__Your task__
Repeat every record below exactly, but leave out any pictures.

__Data shown__
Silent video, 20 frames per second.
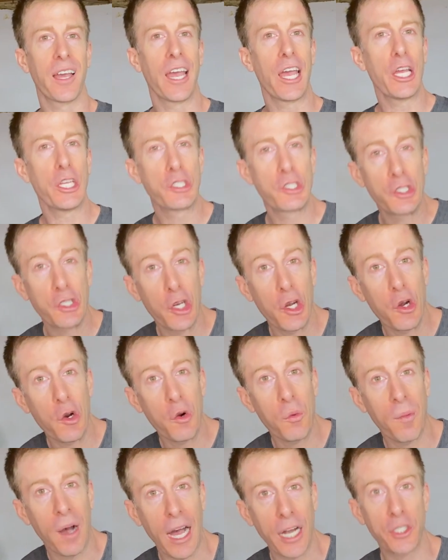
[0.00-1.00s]
is too
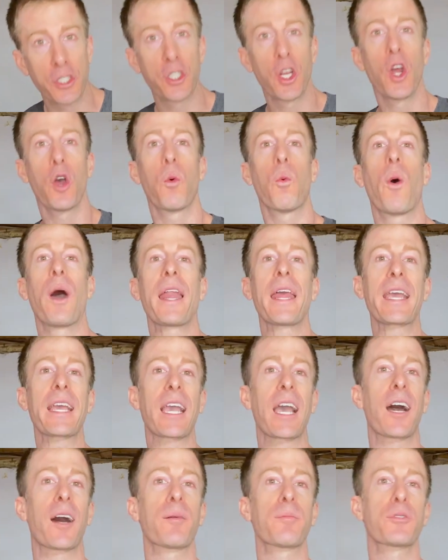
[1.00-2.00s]
much when it
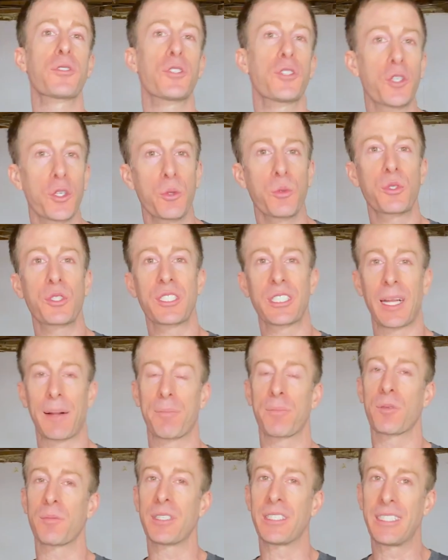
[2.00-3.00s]
comes to
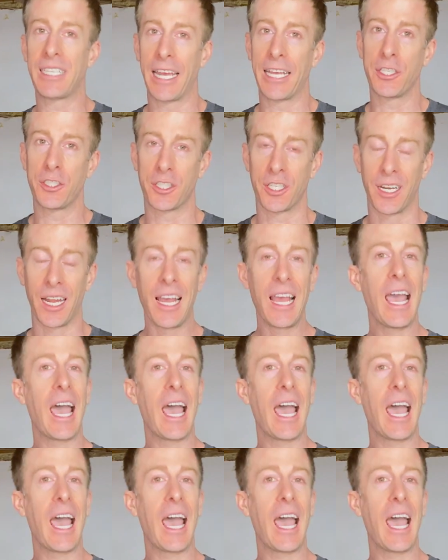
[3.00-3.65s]
supplementation.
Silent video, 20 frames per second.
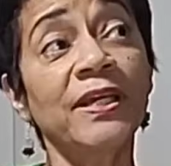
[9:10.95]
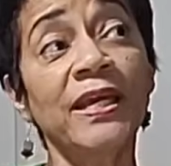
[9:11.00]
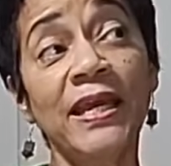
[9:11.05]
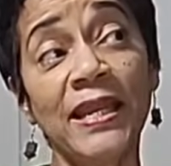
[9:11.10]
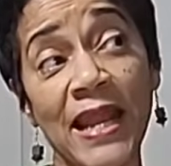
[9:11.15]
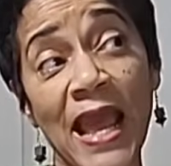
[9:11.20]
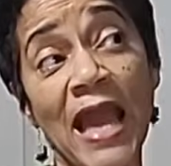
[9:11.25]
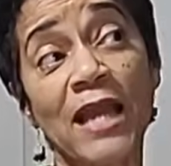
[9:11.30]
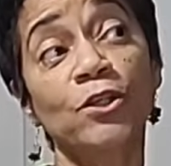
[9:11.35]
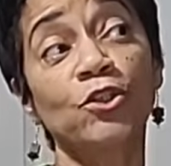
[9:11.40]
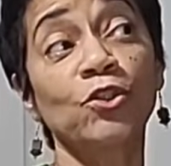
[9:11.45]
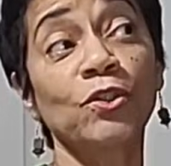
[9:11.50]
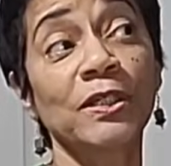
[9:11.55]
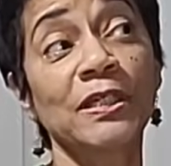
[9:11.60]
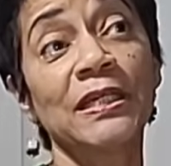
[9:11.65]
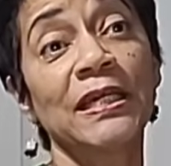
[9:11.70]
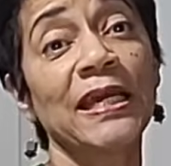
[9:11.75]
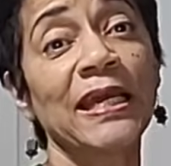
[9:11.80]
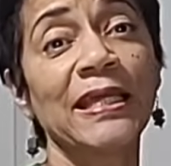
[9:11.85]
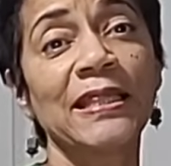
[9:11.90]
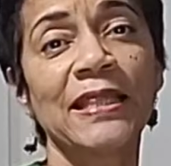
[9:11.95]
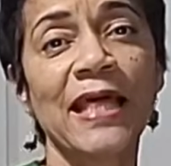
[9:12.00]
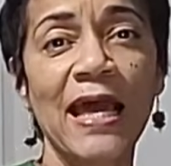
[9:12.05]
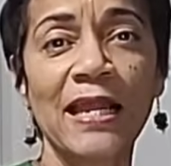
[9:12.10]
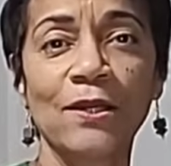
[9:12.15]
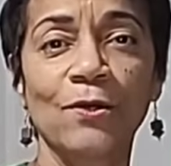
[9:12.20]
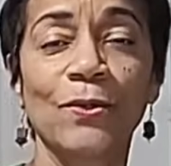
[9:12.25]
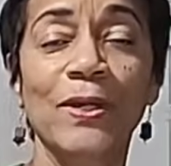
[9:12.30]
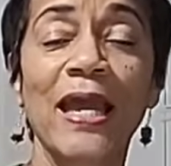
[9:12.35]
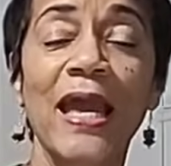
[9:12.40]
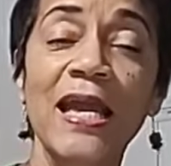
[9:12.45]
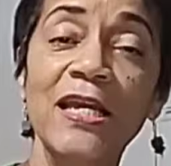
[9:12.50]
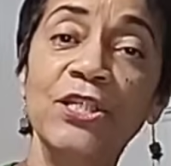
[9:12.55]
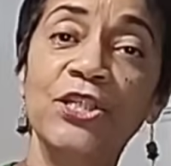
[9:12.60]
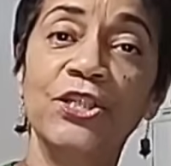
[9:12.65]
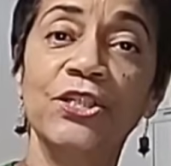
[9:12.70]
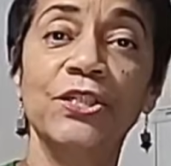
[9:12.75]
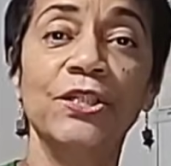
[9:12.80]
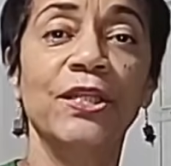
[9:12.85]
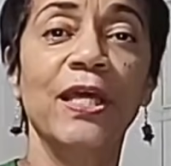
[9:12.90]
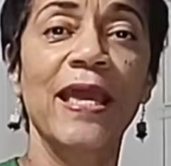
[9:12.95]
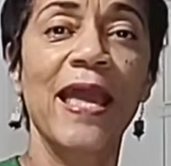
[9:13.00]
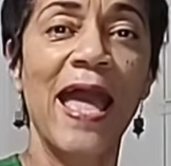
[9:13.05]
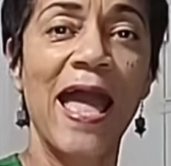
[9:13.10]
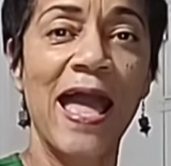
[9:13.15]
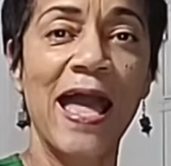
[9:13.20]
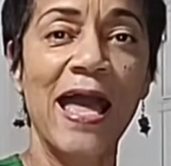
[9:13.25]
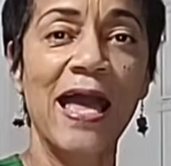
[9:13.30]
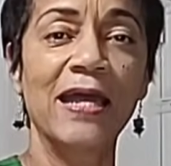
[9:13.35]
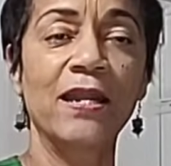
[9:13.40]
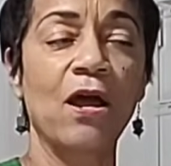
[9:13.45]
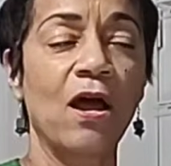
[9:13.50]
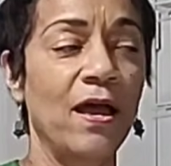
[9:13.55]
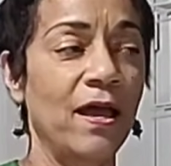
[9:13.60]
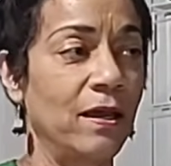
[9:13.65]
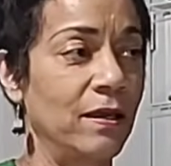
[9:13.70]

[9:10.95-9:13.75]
And actually in that location, they had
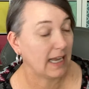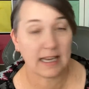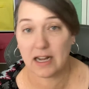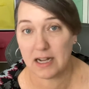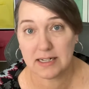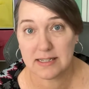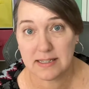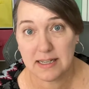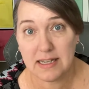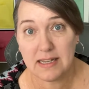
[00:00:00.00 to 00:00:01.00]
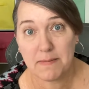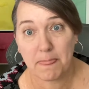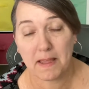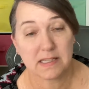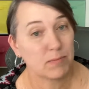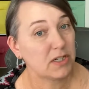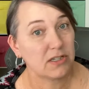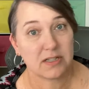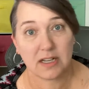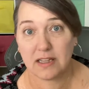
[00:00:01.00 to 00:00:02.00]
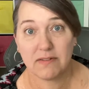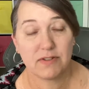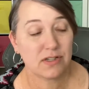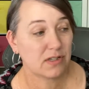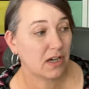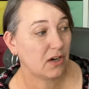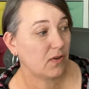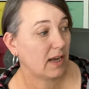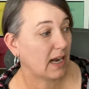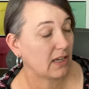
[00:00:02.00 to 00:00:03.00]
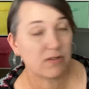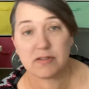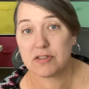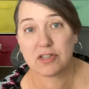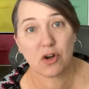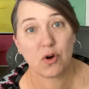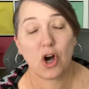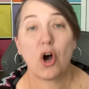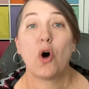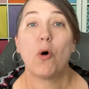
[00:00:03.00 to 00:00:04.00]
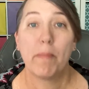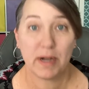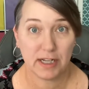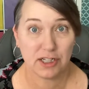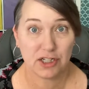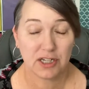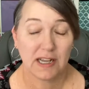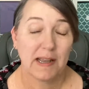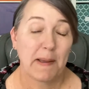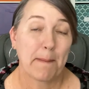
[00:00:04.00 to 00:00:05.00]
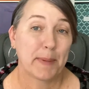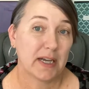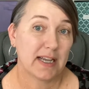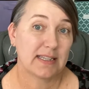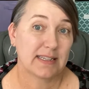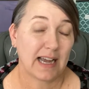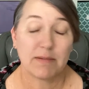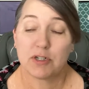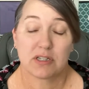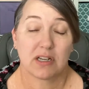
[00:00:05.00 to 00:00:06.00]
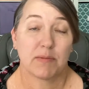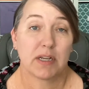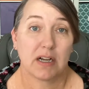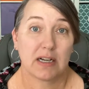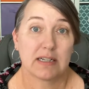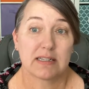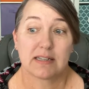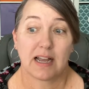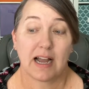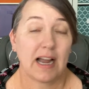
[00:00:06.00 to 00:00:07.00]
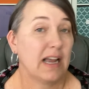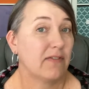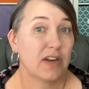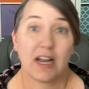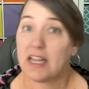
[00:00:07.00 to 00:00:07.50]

And honestly, as much as I love to sew, and I used to sew a whole bunch, but I'm just going to be honest, I have not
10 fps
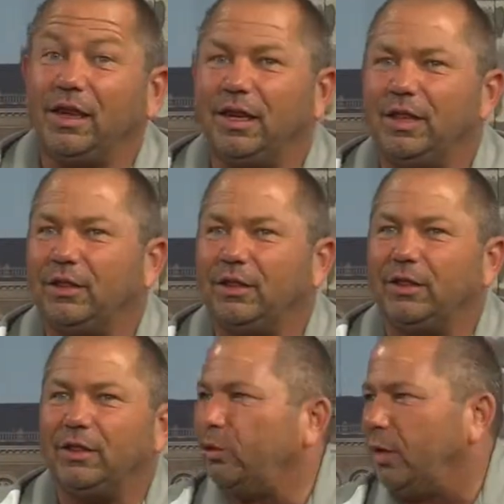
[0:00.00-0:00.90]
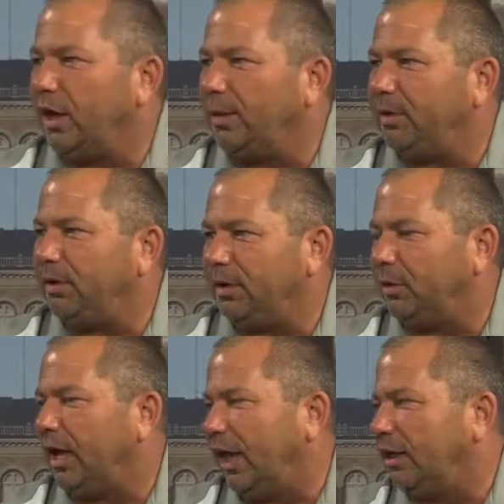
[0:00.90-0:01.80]
it either goes away, but
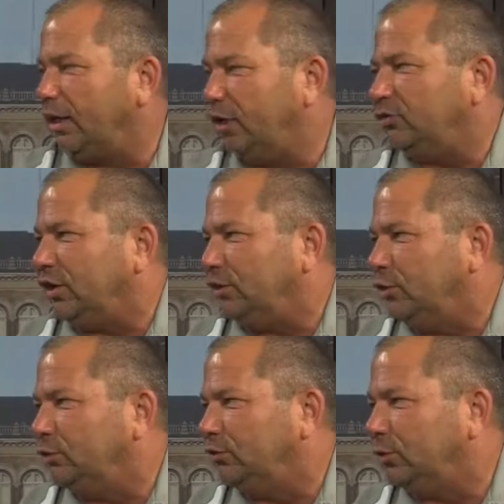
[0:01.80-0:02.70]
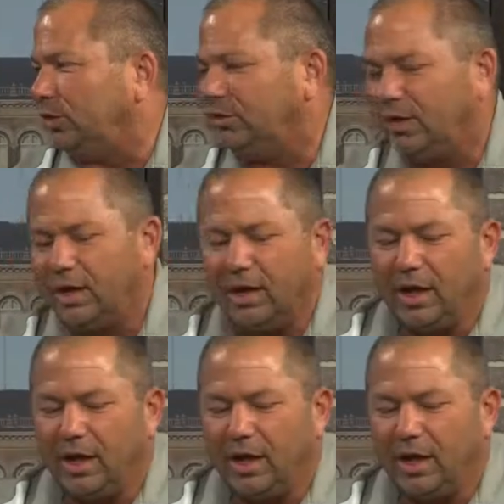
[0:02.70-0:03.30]
in reality you just get used to it.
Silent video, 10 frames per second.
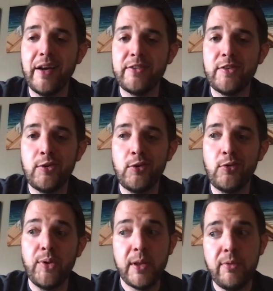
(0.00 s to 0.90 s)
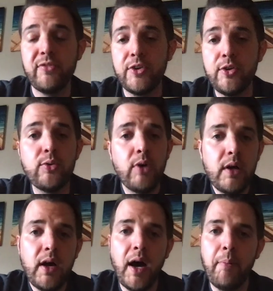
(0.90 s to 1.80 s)
to really review
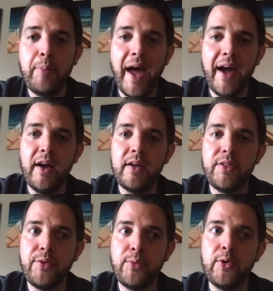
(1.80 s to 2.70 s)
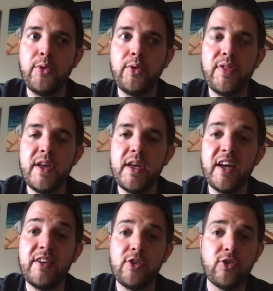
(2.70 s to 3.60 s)
back through the
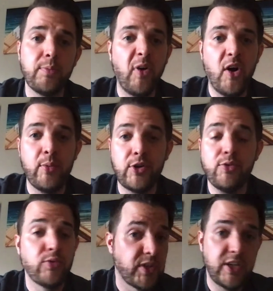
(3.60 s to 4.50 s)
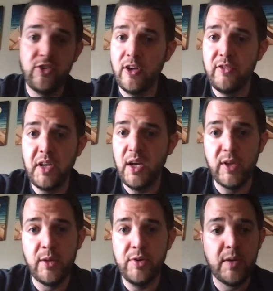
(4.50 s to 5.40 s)
initial part, which was really just
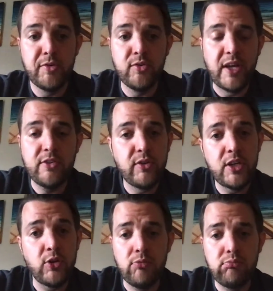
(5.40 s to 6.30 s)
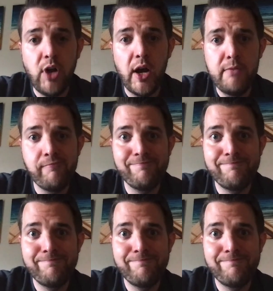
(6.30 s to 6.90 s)
equilibrium as rates are equal. All right.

__Answer to this task__
Silent video, 20 frames per second.
[0.00-1.00s]
is too
[1.00-2.00s]
much when it
[2.00-3.00s]
comes to
[3.00-3.65s]
supplementation.
Silent video, 20 frames per second.
[9:10.95]
[9:11.00]
[9:11.05]
[9:11.10]
[9:11.15]
[9:11.20]
[9:11.25]
[9:11.30]
[9:11.35]
[9:11.40]
[9:11.45]
[9:11.50]
[9:11.55]
[9:11.60]
[9:11.65]
[9:11.70]
[9:11.75]
[9:11.80]
[9:11.85]
[9:11.90]
[9:11.95]
[9:12.00]
[9:12.05]
[9:12.10]
[9:12.15]
[9:12.20]
[9:12.25]
[9:12.30]
[9:12.35]
[9:12.40]
[9:12.45]
[9:12.50]
[9:12.55]
[9:12.60]
[9:12.65]
[9:12.70]
[9:12.75]
[9:12.80]
[9:12.85]
[9:12.90]
[9:12.95]
[9:13.00]
[9:13.05]
[9:13.10]
[9:13.15]
[9:13.20]
[9:13.25]
[9:13.30]
[9:13.35]
[9:13.40]
[9:13.45]
[9:13.50]
[9:13.55]
[9:13.60]
[9:13.65]
[9:13.70]

[9:10.95-9:13.75]
And actually in that location, they had
[00:00:00.00 to 00:00:01.00]
[00:00:01.00 to 00:00:02.00]
[00:00:02.00 to 00:00:03.00]
[00:00:03.00 to 00:00:04.00]
[00:00:04.00 to 00:00:05.00]
[00:00:05.00 to 00:00:06.00]
[00:00:06.00 to 00:00:07.00]
[00:00:07.00 to 00:00:07.50]

And honestly, as much as I love to sew, and I used to sew a whole bunch, but I'm just going to be honest, I have not
10 fps
[0:00.00-0:00.90]
[0:00.90-0:01.80]
it either goes away, but
[0:01.80-0:02.70]
[0:02.70-0:03.30]
in reality you just get used to it.
Silent video, 10 frames per second.
(0.00 s to 0.90 s)
(0.90 s to 1.80 s)
to really review
(1.80 s to 2.70 s)
(2.70 s to 3.60 s)
back through the
(3.60 s to 4.50 s)
(4.50 s to 5.40 s)
initial part, which was really just
(5.40 s to 6.30 s)
(6.30 s to 6.90 s)
equilibrium as rates are equal. All right.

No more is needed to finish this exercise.